Mr Burnham said there was a lack of “consistency and fairness” in Ms Sturgeon’s decision. “I cannot understand at all, how tonight, Bolton is under a Scottish Government travel ban because their cases are below 300 and falling,” he said.
The mayor said he had received emails from Bolton residents about the damage of the travel ban and that “dismissing” compensation, as Deputy First Minister John Swinney did earlier on Monday, was not acceptable.
"What does the Deputy First Minister say to a couple from Bolton who've been in touch with me today who are over £1,000 out of pocket, because their holiday cottage in the Borders has been cancelled this week with no ability to get a refund?" Mr Burnham asked.

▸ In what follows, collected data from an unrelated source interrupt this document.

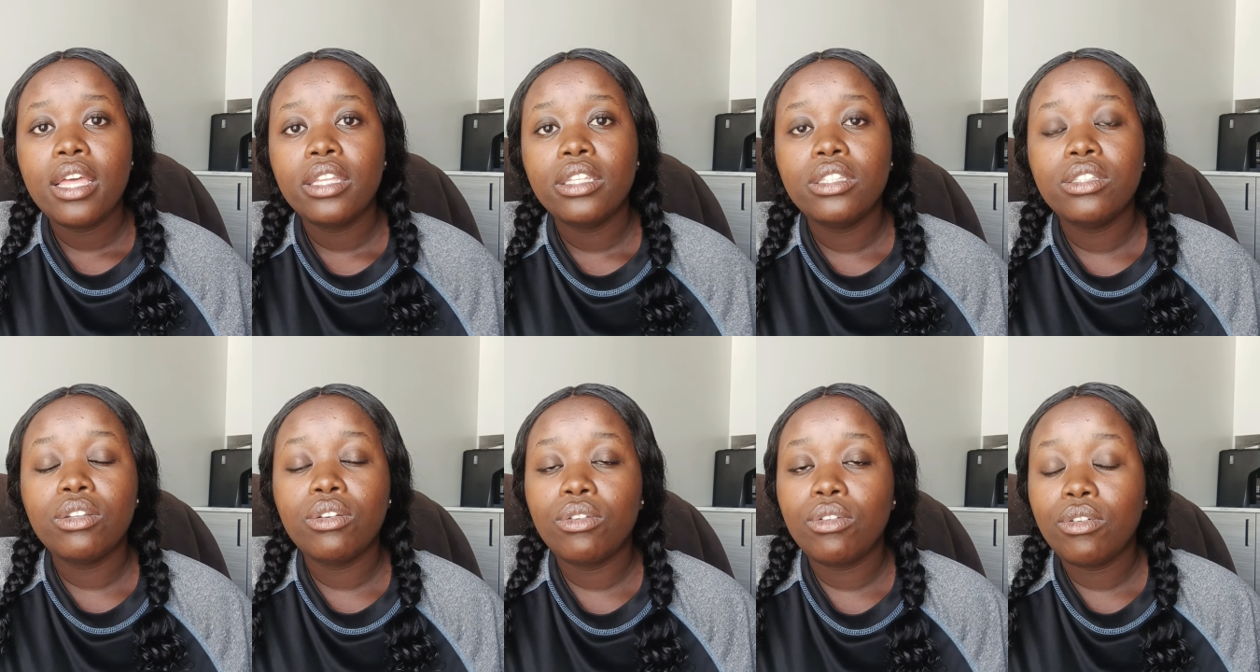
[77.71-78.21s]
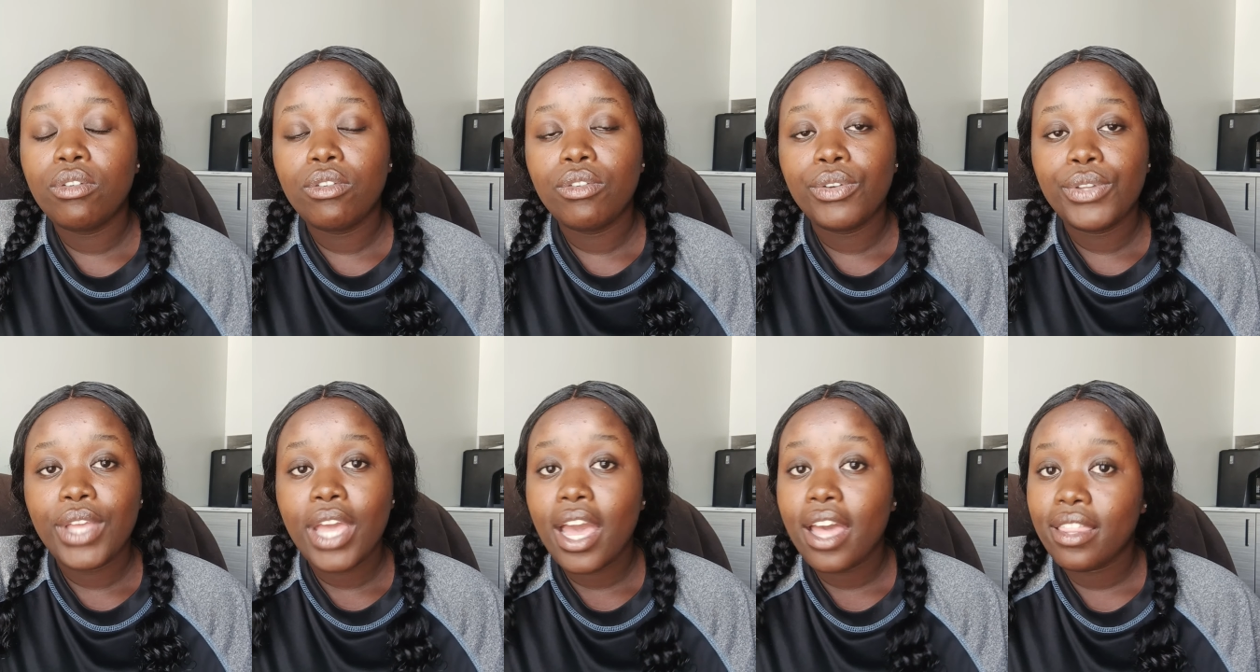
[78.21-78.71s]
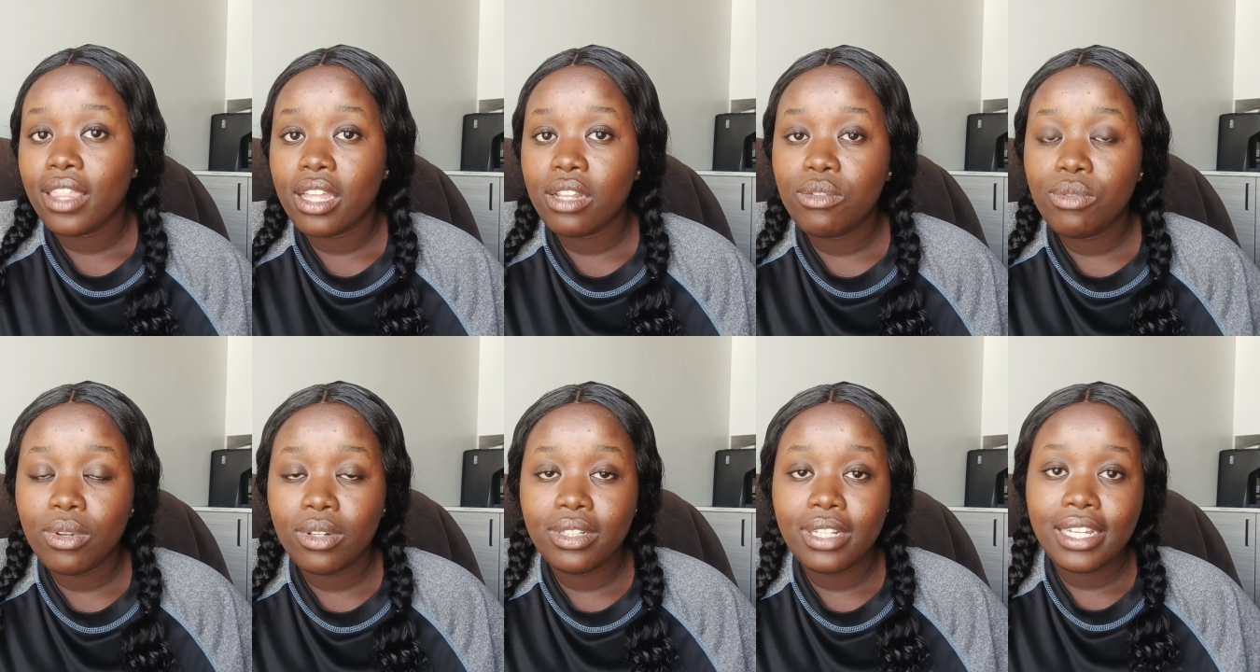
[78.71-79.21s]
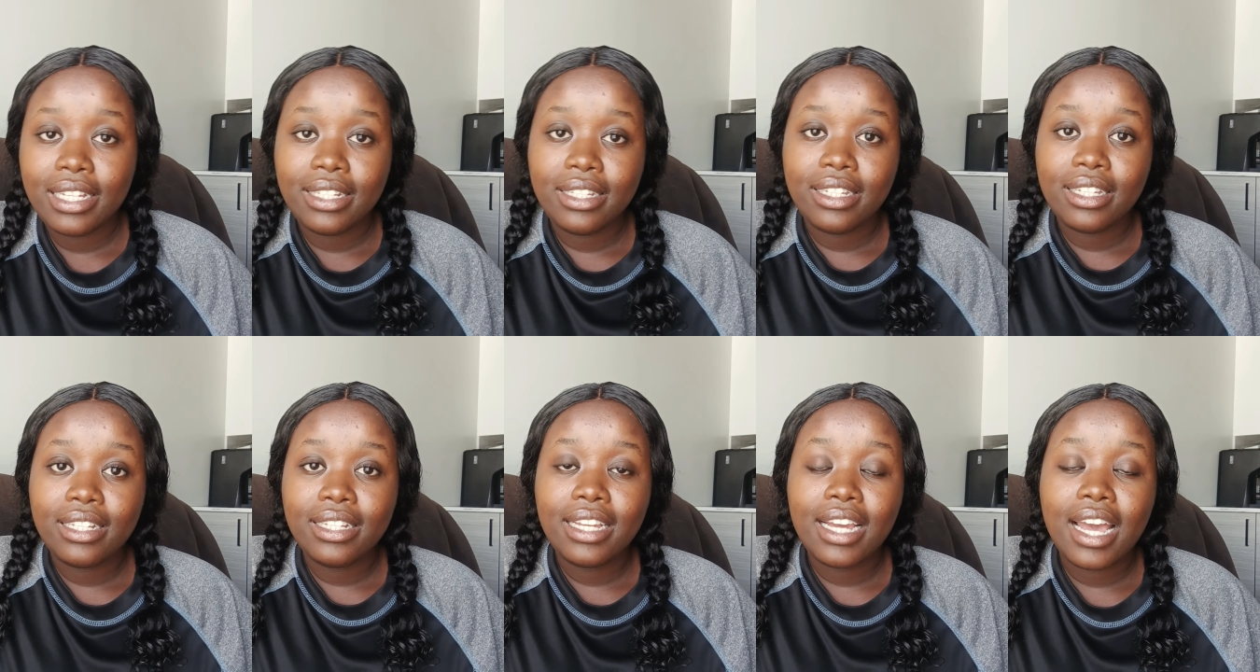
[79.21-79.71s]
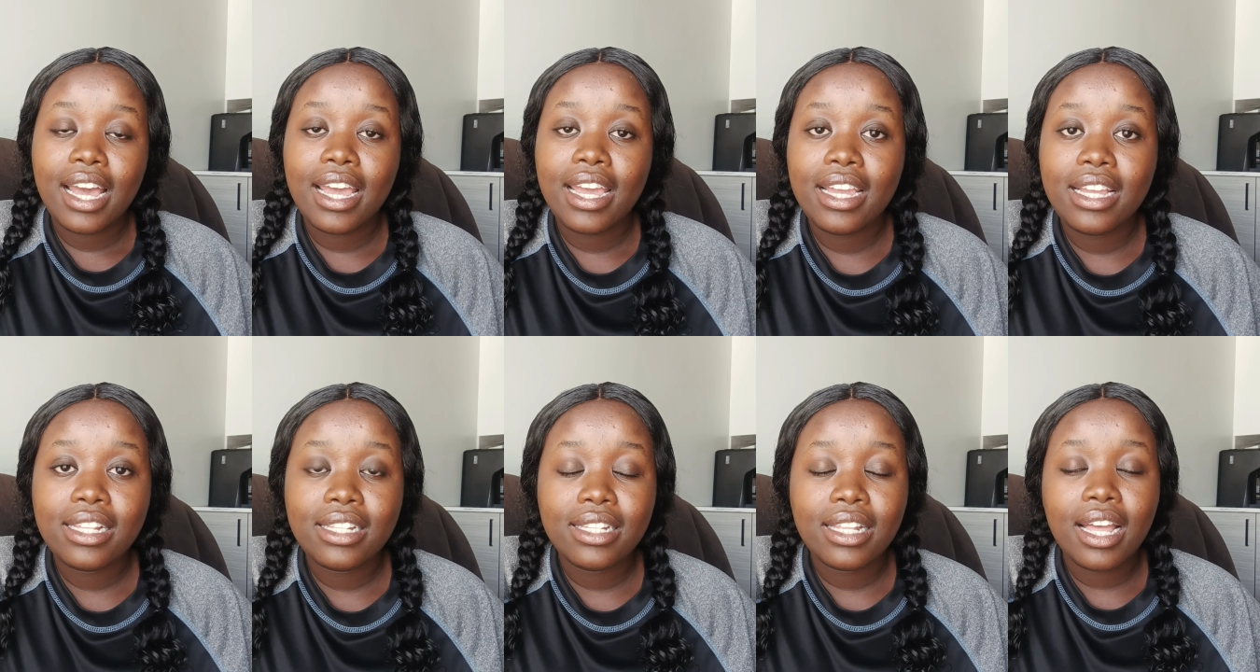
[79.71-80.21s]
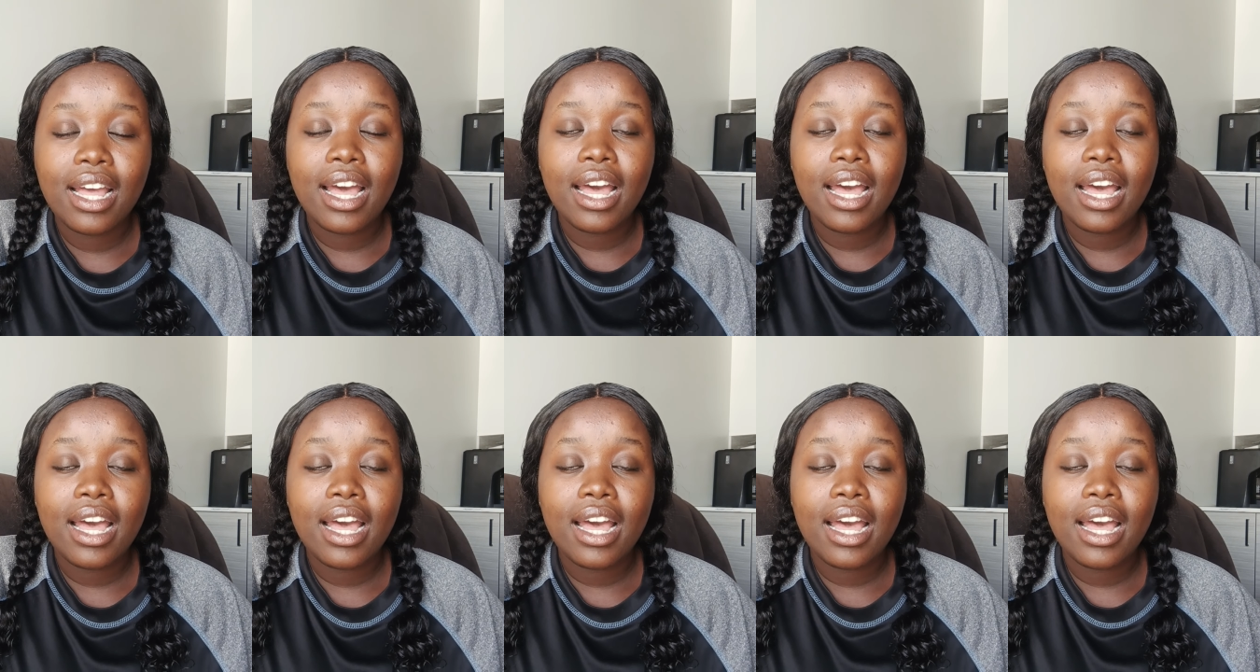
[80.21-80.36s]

So yeah, that's what I did, guys.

Asked if he would consider legal action, he added: “I certainly think there is some shaky ground here for the Scottish Government.
"I don't know if they could demonstrate fairness across the different areas affected by restrictions. It raises the question of discriminatory action against people living in some areas.
"So I've had actually a lawyer getting in touch to offer help. I'm not necessarily saying that to say that we're going there.
"Threatening legal action is something that only should be done if appropriate, but I can't rule out. If there's hundreds of people that are out of pocket by hundreds of pounds ... if there is a legal redress route for them, then I think that should be considered.”
A spokesperson for the First Minister said there was nothing further to add to Ms Sturgeon’s comments from earlier on Monday when she said the measures were taken for public health safety.